La desesperada empresa acaba por aniquilar al Emperador. No encontró la anhelada muerte
en el campo de batalla y se resigna a una segunda abdicación. En vano millares de
personas circundan el palacio del Elíseo para hacerlo desistir: "No es a ellos que
he colmado de honores y dinero. ¿Qué me deben? Los he encontrado pobres y así los he
dejado. Pero el instinto de la necesidad los ilumina, la voz del país habla a través de
ellos ... Pero no quiero ser el rey de la revuelta popular".
Desgraciadamente ambas cosas son verdad. En la Malmaison, morada de la difunta Josefina,
pasa revista a sus recuerdos. Fracasada su tentativa de embarcarse para América, obtiene
-"como Temístocles del rey de Persia"- asilo en Inglaterra. Pero los lores no
están en vena de humor, lo declaran prisionero y lo despachan a la isla de Santa Elena.

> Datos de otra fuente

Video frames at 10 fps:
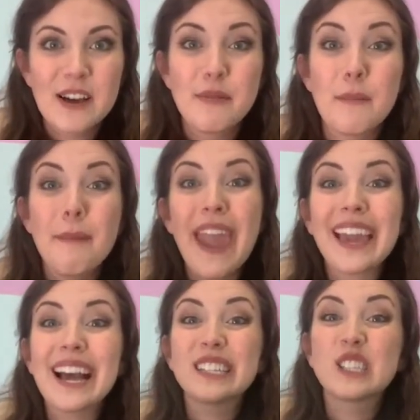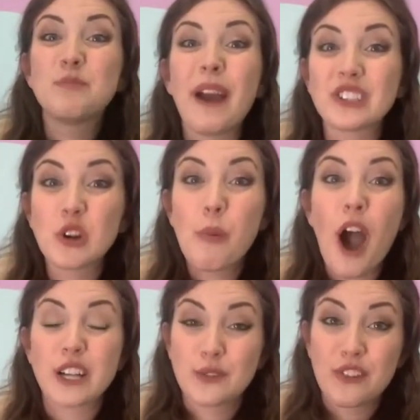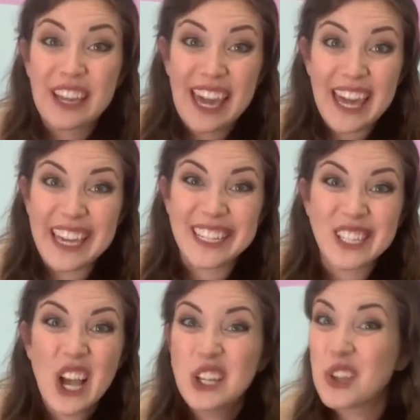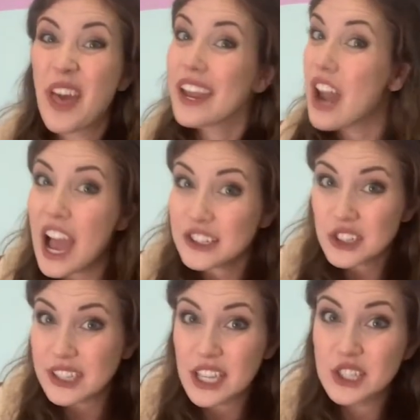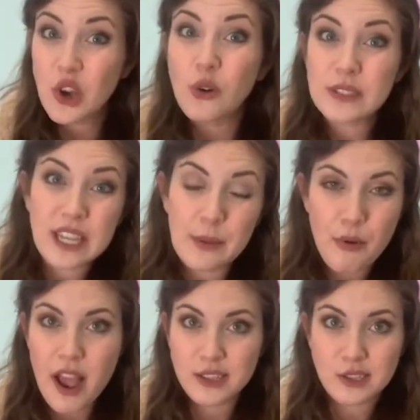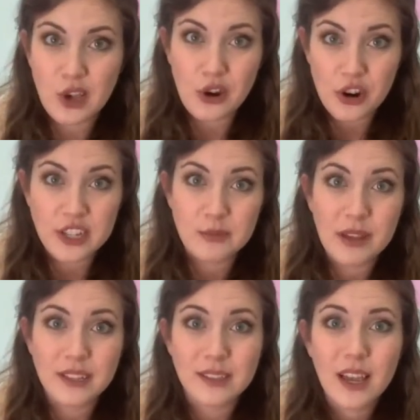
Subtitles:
But make a special box for kids so that not just the adults get presents on Christmas,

En el segundo tratado de París, Francia es esquilmado aún más. En lugar de una
"Santa Alianza de los pueblos" auspiciada por los jacobinos y los descamisados,
surge una "Santa Alianza de los reyes". Comienza entonces un período de la
historia de Europa en el que la Revolución dará la señal de ataque contra las
reconstruidas Bastillas con otros medios y bajo otras banderas.

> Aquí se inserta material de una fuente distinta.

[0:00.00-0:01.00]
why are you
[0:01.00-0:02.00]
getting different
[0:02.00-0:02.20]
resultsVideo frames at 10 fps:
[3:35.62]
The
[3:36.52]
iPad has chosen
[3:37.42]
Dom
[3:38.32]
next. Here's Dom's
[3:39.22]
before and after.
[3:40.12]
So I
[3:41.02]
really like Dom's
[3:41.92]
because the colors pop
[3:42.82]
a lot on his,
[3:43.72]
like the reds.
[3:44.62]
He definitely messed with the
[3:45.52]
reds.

Con esto, Napoleón ya no tiene más nada que ver. Vive sus últimos años en el
Atlántico meridional, en el trópico, separado del mundo y de los suyos, condenado a la
inactividad, rodeado de un círculo de escasos fieles, sometidos a una vigilancia opresiva
y con una salud en progresivo empeoramiento. Aquí muere, probablemente a causa de sus
males de estómago, el 5 de mayo de 1821.